Assigned task:
In the copy, include every entry exactly but none of its images.
:: Data records
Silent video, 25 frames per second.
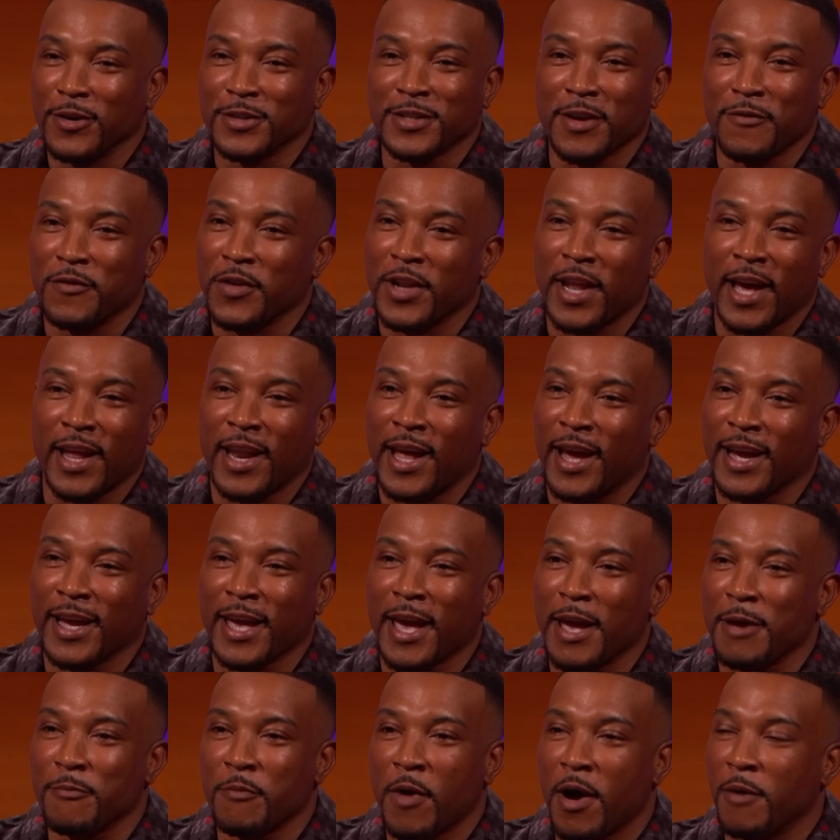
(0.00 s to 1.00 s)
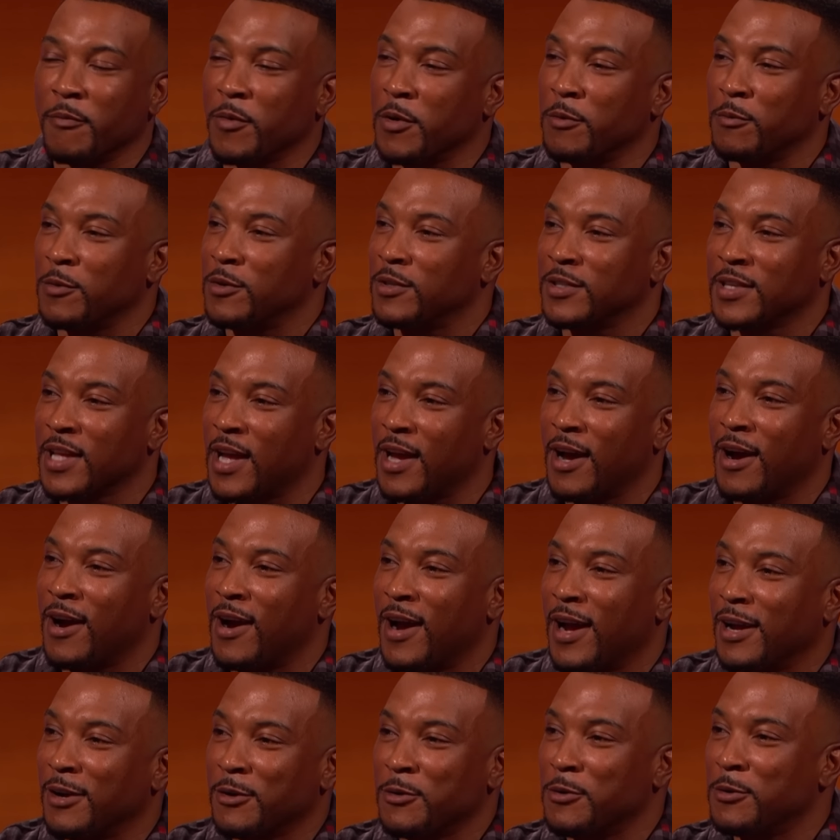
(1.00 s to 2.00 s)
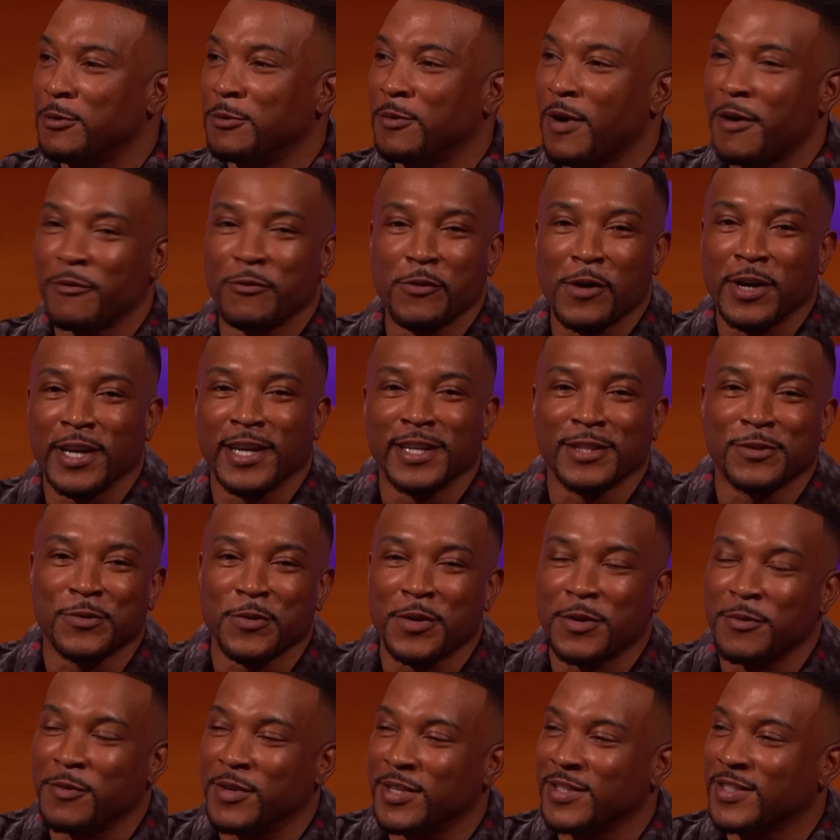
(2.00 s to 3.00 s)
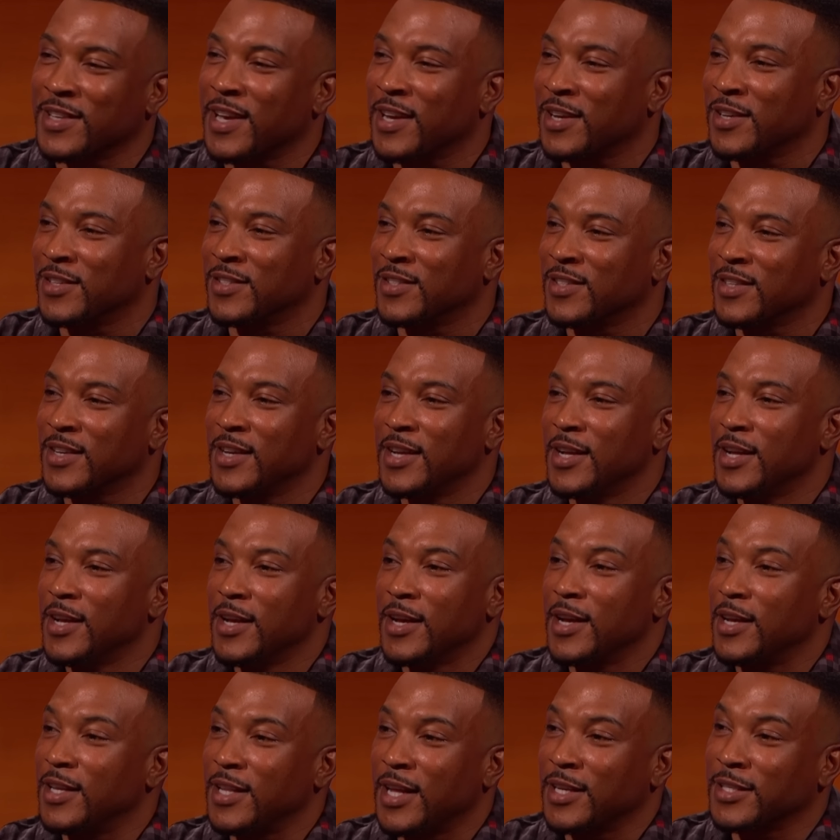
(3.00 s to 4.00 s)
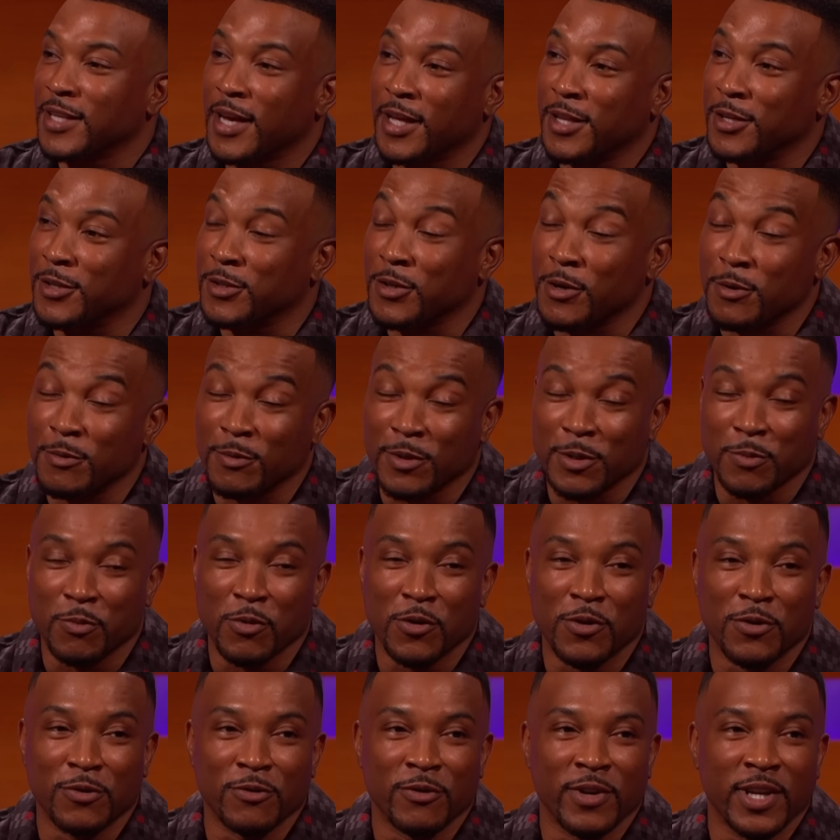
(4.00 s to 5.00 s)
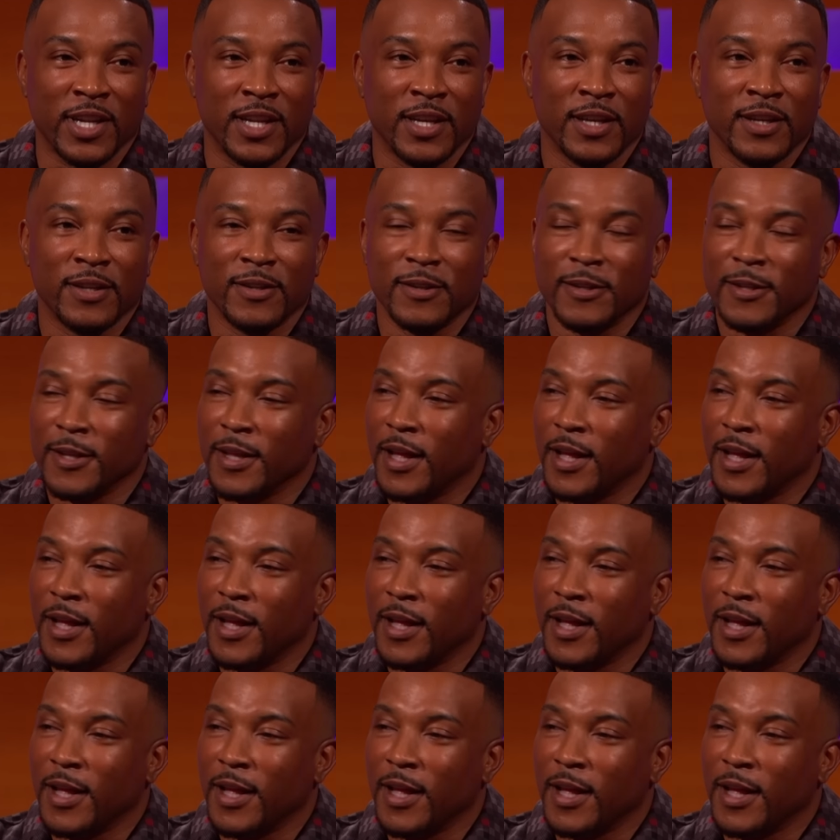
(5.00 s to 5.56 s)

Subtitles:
or something like that came up, and we was like, all right, cool, everyone gets 21 seconds. And that's how the song was born, really. Mm.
::::
Problem solution:
Silent video, 25 frames per second.
(0.00 s to 1.00 s)
(1.00 s to 2.00 s)
(2.00 s to 3.00 s)
(3.00 s to 4.00 s)
(4.00 s to 5.00 s)
(5.00 s to 5.56 s)

Subtitles:
or something like that came up, and we was like, all right, cool, everyone gets 21 seconds. And that's how the song was born, really. Mm.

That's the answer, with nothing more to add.